■ TASK ITEM: Instruction for the listing below: copy exactly, and only, the lines from the one holding "(0.90 s to 1.80 s)" through its last line, omitting any picture.

■ STUDY MATERIAL:
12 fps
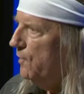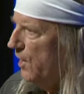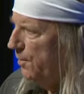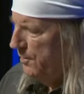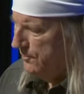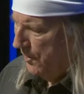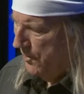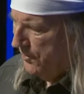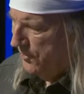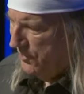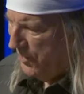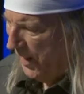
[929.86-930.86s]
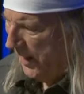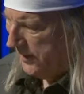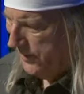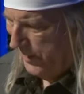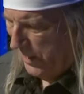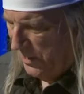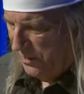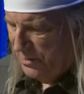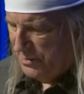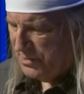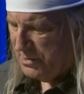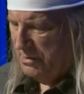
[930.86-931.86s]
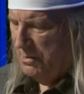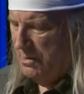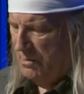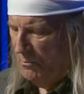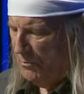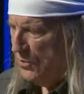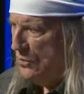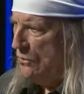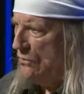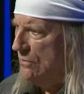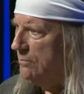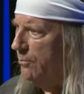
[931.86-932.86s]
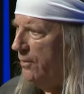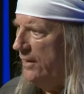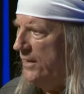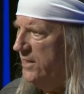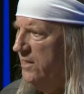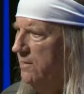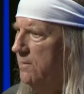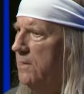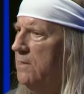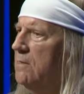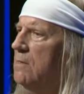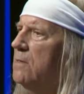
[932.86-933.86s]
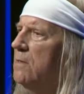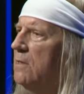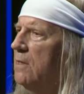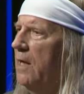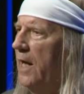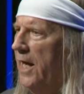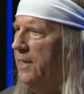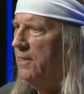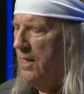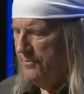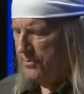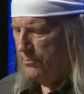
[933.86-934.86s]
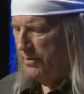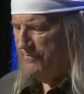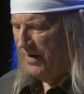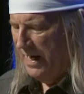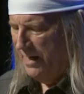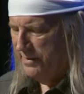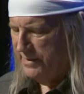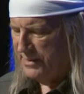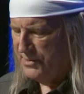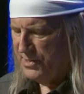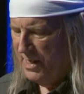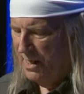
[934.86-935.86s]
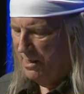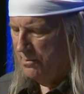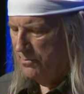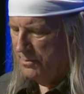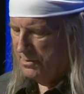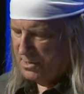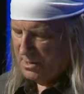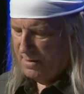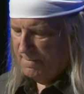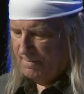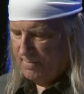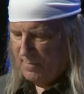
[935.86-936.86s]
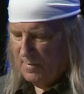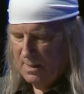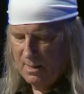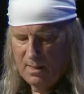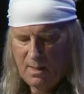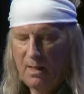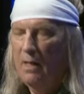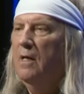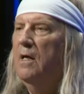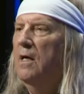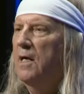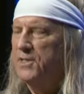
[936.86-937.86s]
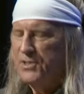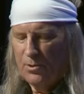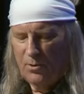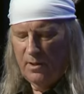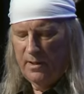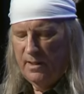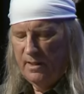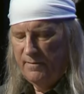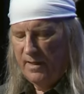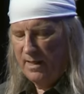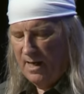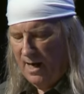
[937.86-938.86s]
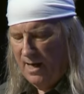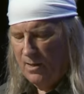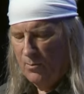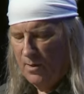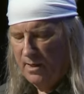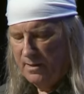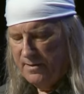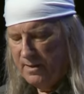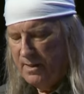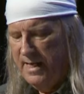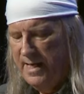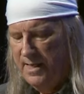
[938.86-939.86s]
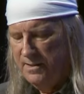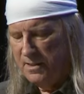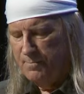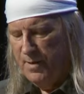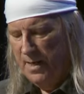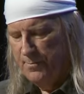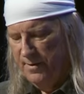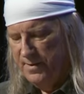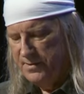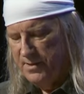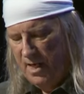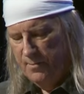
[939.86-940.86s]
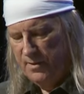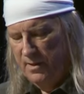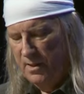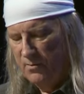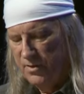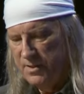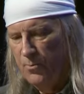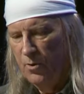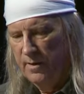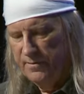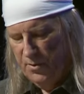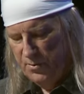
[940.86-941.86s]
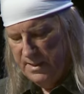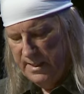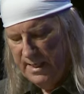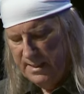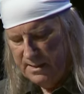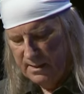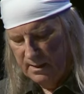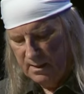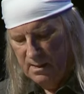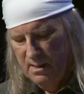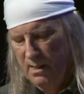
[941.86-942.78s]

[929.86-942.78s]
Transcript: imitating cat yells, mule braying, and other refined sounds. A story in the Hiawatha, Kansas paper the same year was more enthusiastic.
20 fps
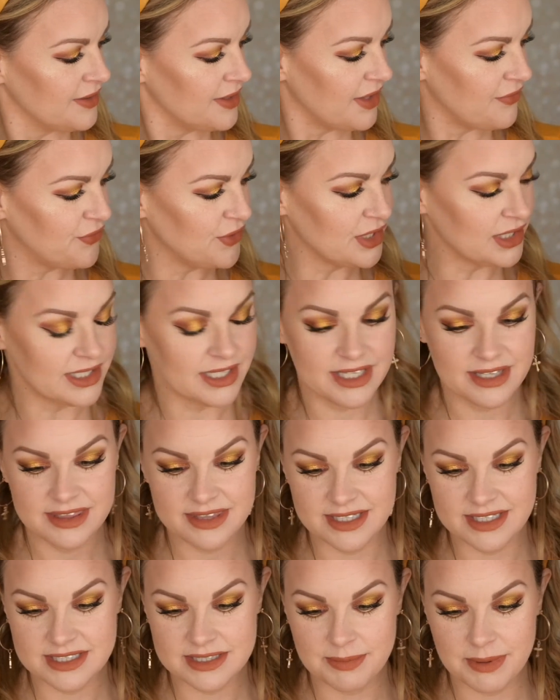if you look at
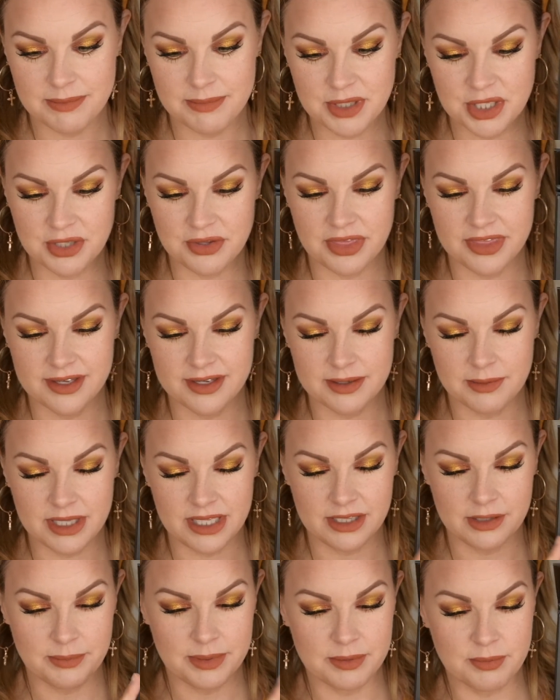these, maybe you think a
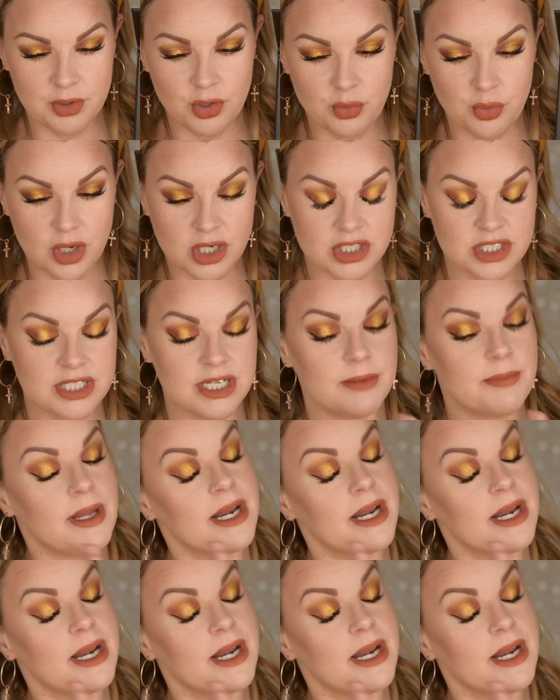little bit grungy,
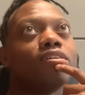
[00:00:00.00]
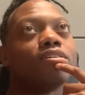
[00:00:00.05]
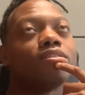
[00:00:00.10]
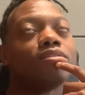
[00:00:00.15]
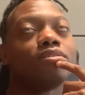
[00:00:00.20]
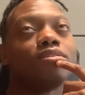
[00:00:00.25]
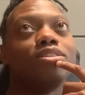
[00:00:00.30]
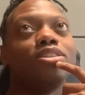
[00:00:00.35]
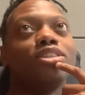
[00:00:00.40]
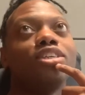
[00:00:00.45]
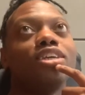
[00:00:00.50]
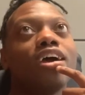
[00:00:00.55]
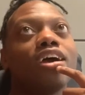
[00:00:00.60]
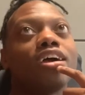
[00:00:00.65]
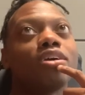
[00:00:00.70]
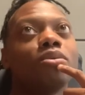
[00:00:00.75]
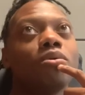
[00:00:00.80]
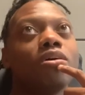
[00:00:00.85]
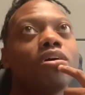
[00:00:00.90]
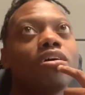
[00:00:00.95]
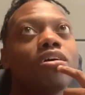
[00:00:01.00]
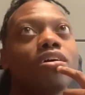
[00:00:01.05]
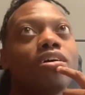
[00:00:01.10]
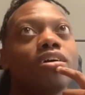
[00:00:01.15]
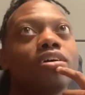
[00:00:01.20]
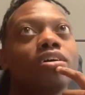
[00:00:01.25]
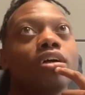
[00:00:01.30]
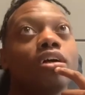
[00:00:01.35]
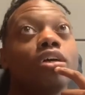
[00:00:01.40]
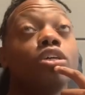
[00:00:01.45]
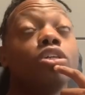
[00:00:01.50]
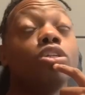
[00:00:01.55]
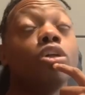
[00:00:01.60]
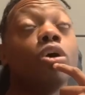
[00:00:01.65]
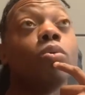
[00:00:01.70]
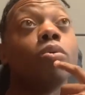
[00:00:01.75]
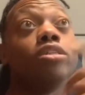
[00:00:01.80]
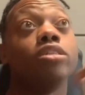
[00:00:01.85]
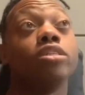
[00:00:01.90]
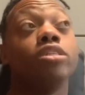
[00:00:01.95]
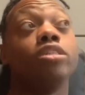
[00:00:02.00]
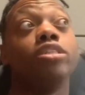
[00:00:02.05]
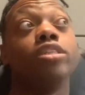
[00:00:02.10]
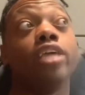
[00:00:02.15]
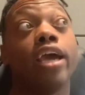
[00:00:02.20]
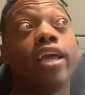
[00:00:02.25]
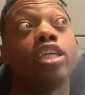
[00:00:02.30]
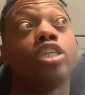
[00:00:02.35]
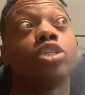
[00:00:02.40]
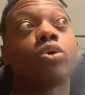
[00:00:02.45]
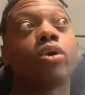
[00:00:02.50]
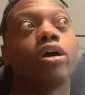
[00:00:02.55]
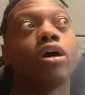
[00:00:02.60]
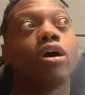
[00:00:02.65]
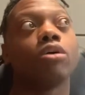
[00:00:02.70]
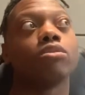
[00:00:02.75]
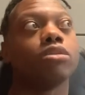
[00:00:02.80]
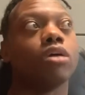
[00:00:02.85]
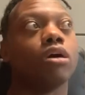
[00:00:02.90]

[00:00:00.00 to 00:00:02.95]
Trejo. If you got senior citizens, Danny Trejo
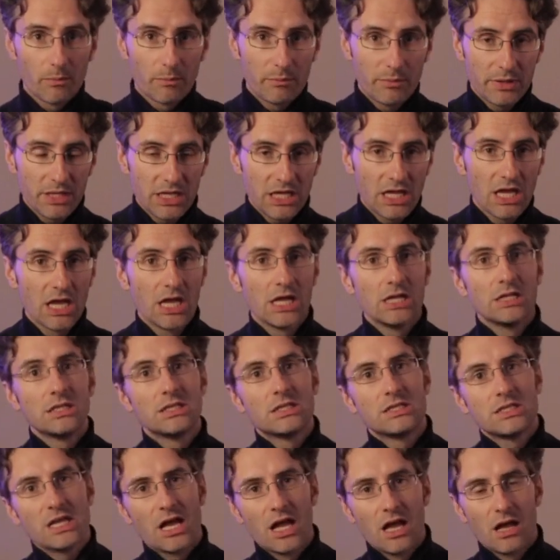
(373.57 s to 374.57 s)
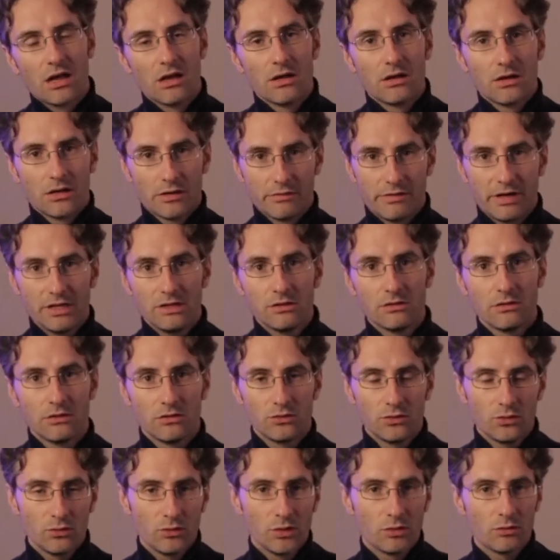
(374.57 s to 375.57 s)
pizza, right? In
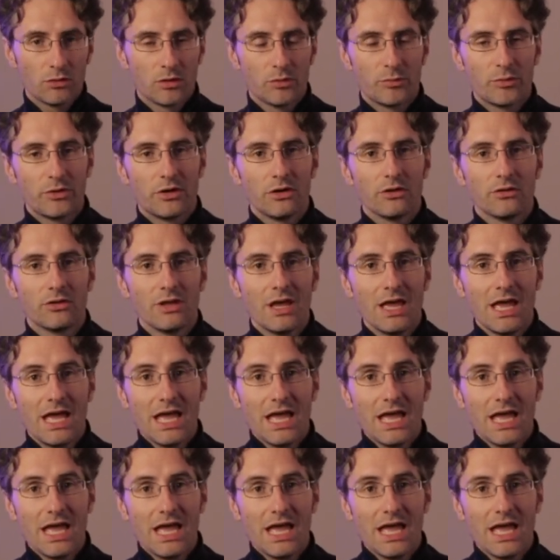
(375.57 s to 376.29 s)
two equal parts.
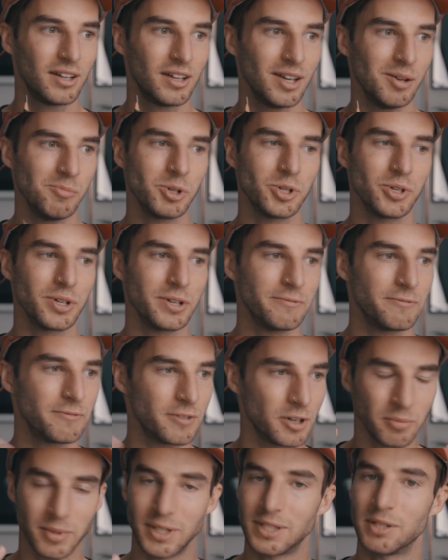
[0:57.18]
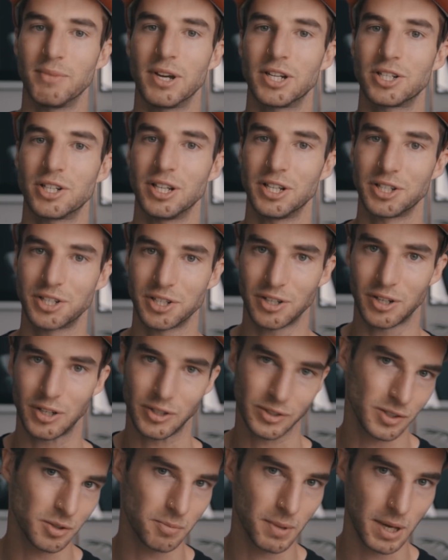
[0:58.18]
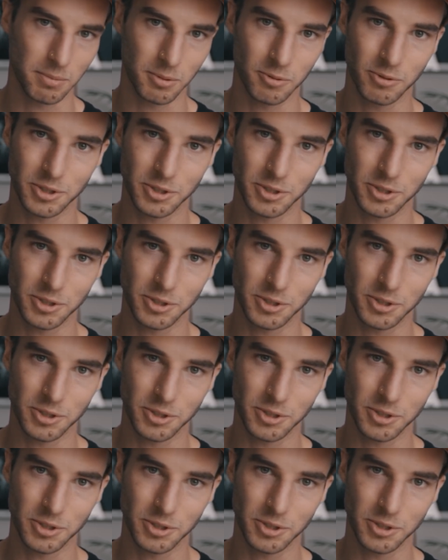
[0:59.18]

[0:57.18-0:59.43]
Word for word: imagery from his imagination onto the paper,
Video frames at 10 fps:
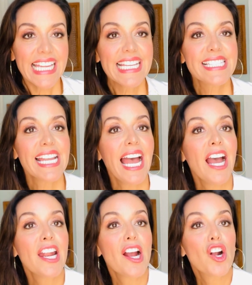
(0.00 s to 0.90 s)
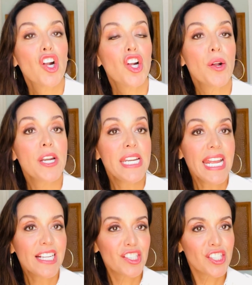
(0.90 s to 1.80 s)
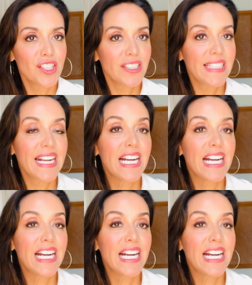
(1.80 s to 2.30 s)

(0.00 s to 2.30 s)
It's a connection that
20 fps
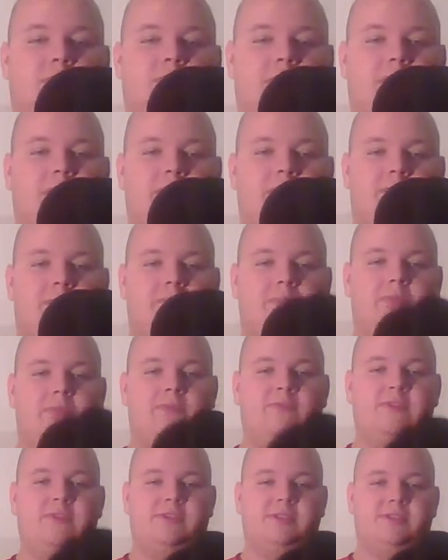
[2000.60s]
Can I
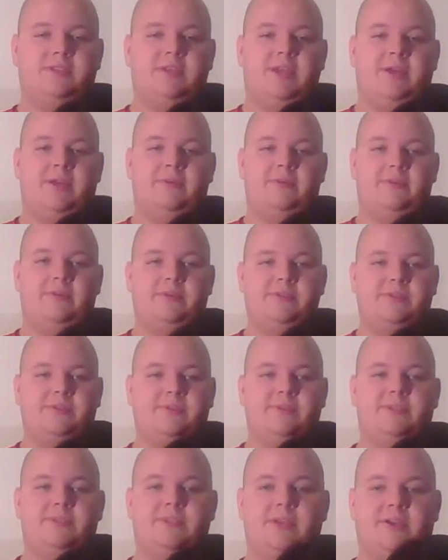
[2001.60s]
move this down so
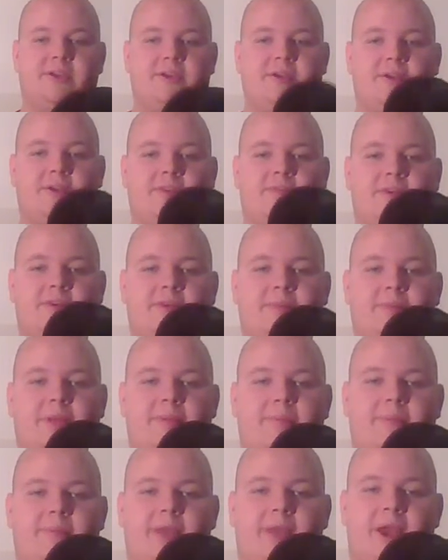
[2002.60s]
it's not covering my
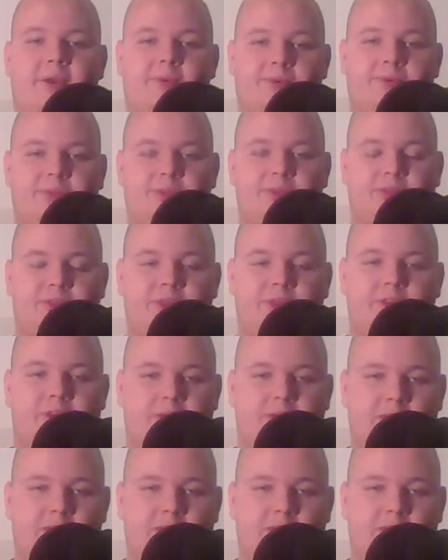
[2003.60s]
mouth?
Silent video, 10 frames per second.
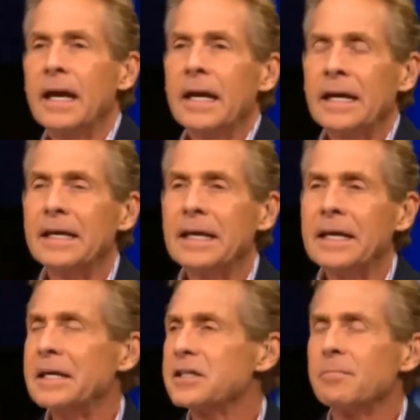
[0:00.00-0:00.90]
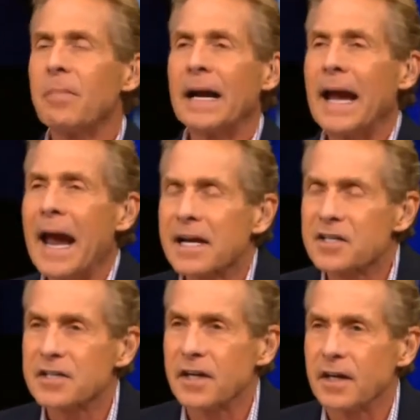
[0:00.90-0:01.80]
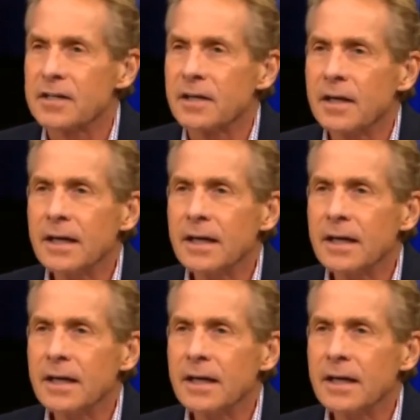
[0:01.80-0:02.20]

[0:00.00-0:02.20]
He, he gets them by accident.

■ EXERCISE RESULT:
(0.90 s to 1.80 s)
(1.80 s to 2.30 s)

(0.00 s to 2.30 s)
It's a connection that
20 fps
[2000.60s]
Can I
[2001.60s]
move this down so
[2002.60s]
it's not covering my
[2003.60s]
mouth?
Silent video, 10 frames per second.
[0:00.00-0:00.90]
[0:00.90-0:01.80]
[0:01.80-0:02.20]

[0:00.00-0:02.20]
He, he gets them by accident.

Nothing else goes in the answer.